WORK TO COMPLETE => Beginning at the top of the entries below, retype each line exactly until the line containing "[4:16.16-4:33.76]" has been written out; include no pictures and no later lines.

======== PROVIDED DATA

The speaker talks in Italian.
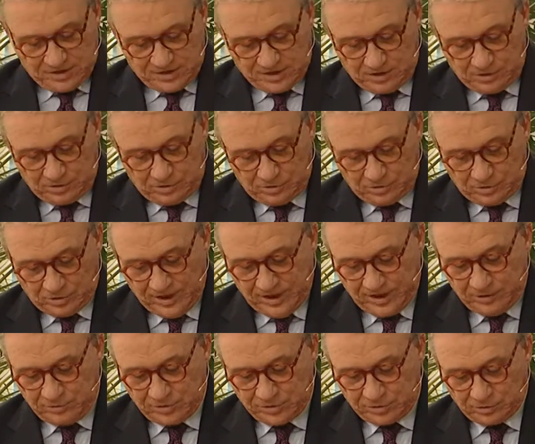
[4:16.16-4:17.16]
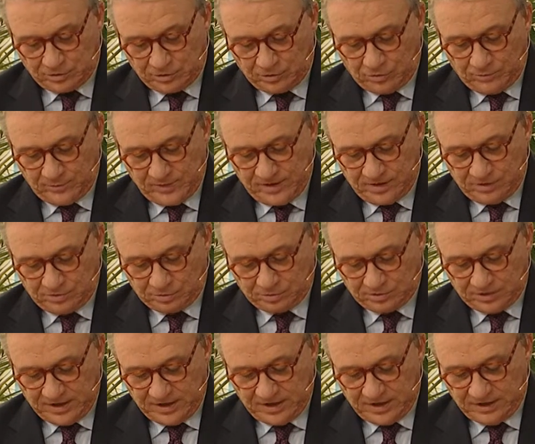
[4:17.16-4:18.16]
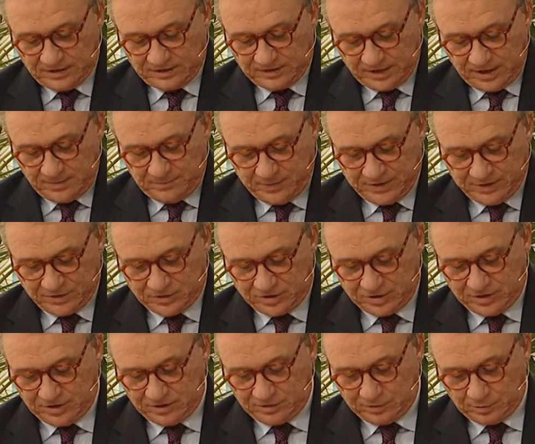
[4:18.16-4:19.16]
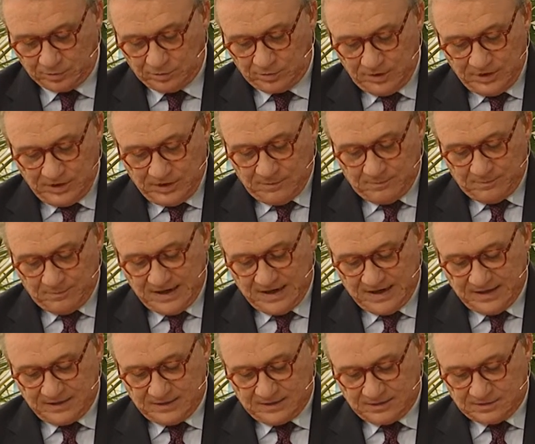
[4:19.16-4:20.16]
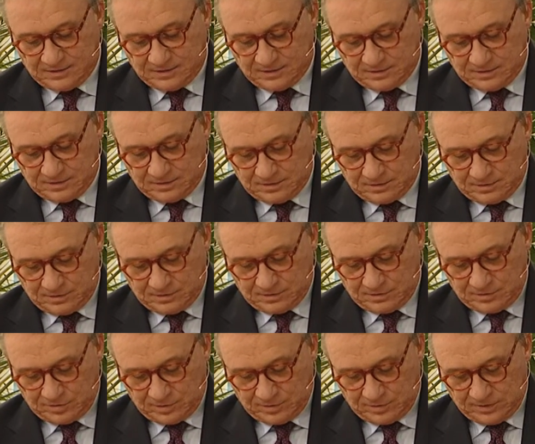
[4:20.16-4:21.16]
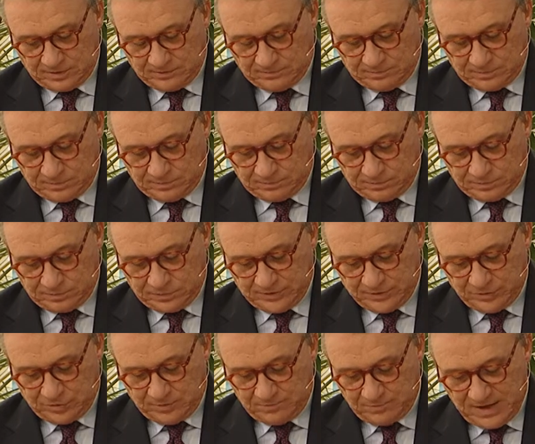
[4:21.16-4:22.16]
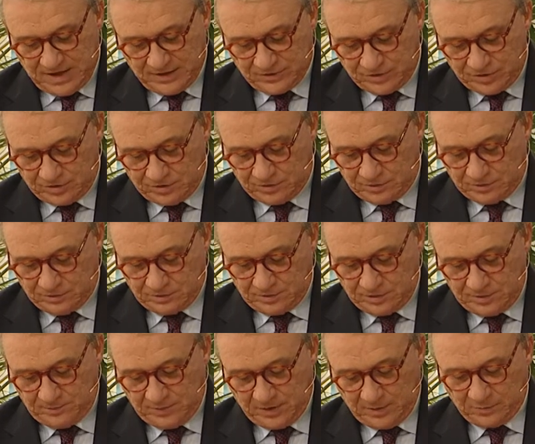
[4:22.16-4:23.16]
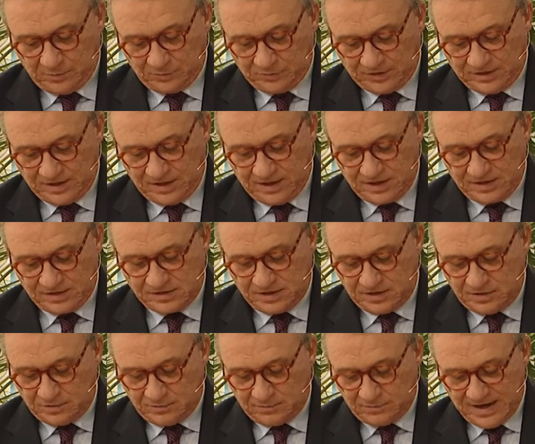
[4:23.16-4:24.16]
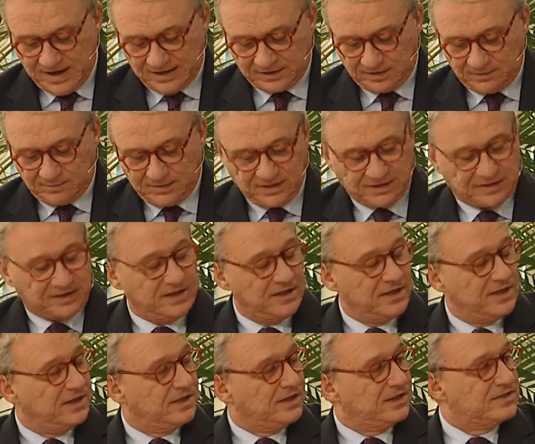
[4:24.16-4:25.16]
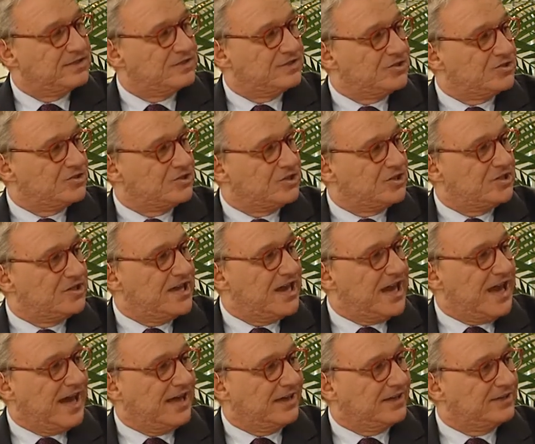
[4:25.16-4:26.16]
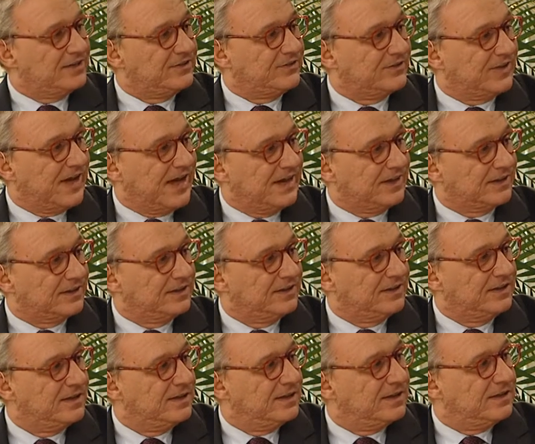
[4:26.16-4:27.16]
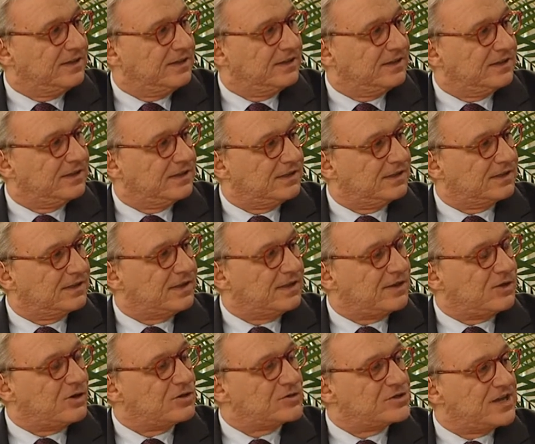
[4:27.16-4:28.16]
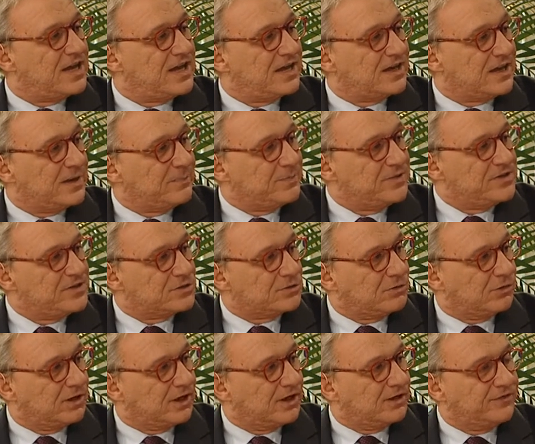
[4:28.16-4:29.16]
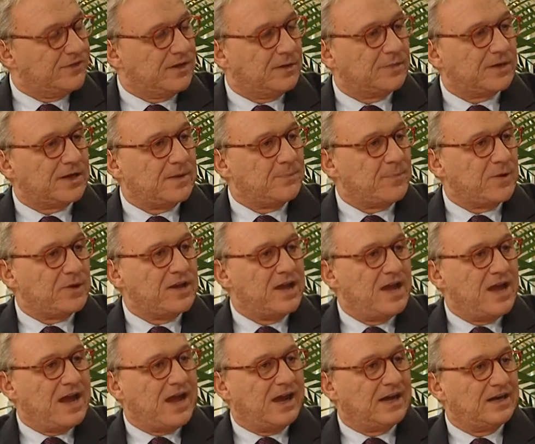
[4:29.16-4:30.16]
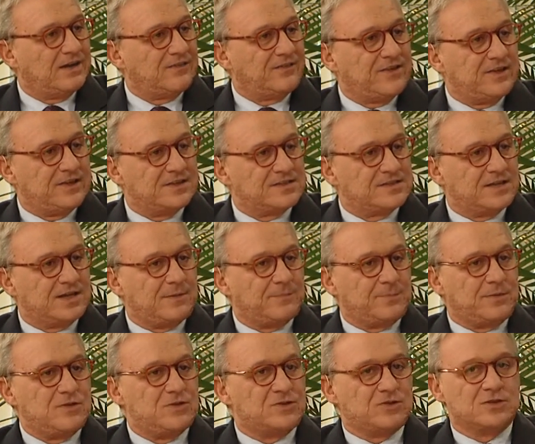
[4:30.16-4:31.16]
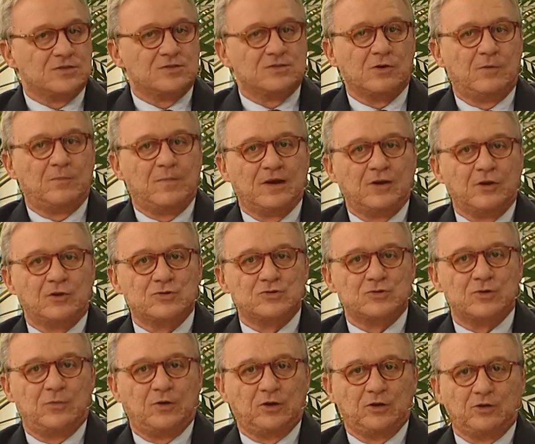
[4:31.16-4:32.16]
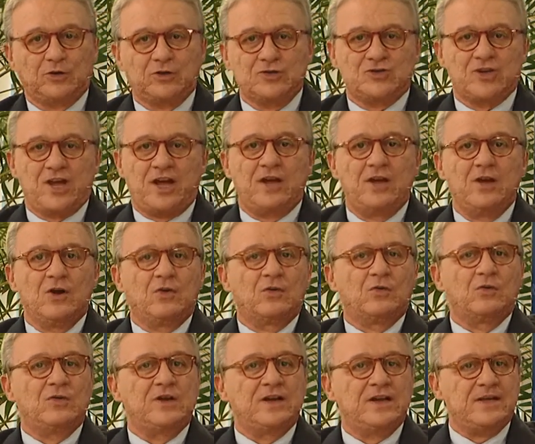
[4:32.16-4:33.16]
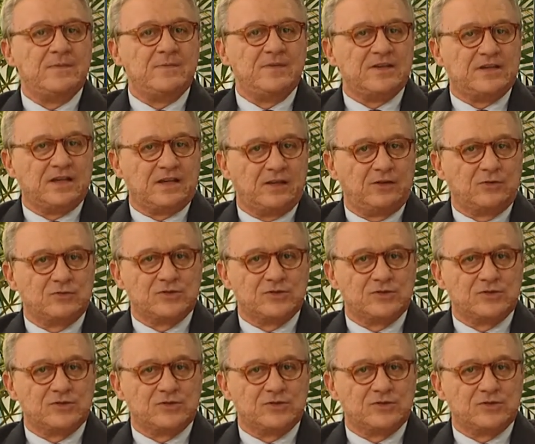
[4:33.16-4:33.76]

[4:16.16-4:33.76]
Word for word: secondo lei questo argomento del 3%, ma eh, insomma, immagino i piemontesi, i lombardi, ma anche i siciliani, i sardi, eh, che cosa capiscono alla fine? Perché poi alla fine si capisce, insomma, grosso modo che c'è un limite che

================

EXPECTED OUTPUT =>
The speaker talks in Italian.
[4:16.16-4:17.16]
[4:17.16-4:18.16]
[4:18.16-4:19.16]
[4:19.16-4:20.16]
[4:20.16-4:21.16]
[4:21.16-4:22.16]
[4:22.16-4:23.16]
[4:23.16-4:24.16]
[4:24.16-4:25.16]
[4:25.16-4:26.16]
[4:26.16-4:27.16]
[4:27.16-4:28.16]
[4:28.16-4:29.16]
[4:29.16-4:30.16]
[4:30.16-4:31.16]
[4:31.16-4:32.16]
[4:32.16-4:33.16]
[4:33.16-4:33.76]

[4:16.16-4:33.76]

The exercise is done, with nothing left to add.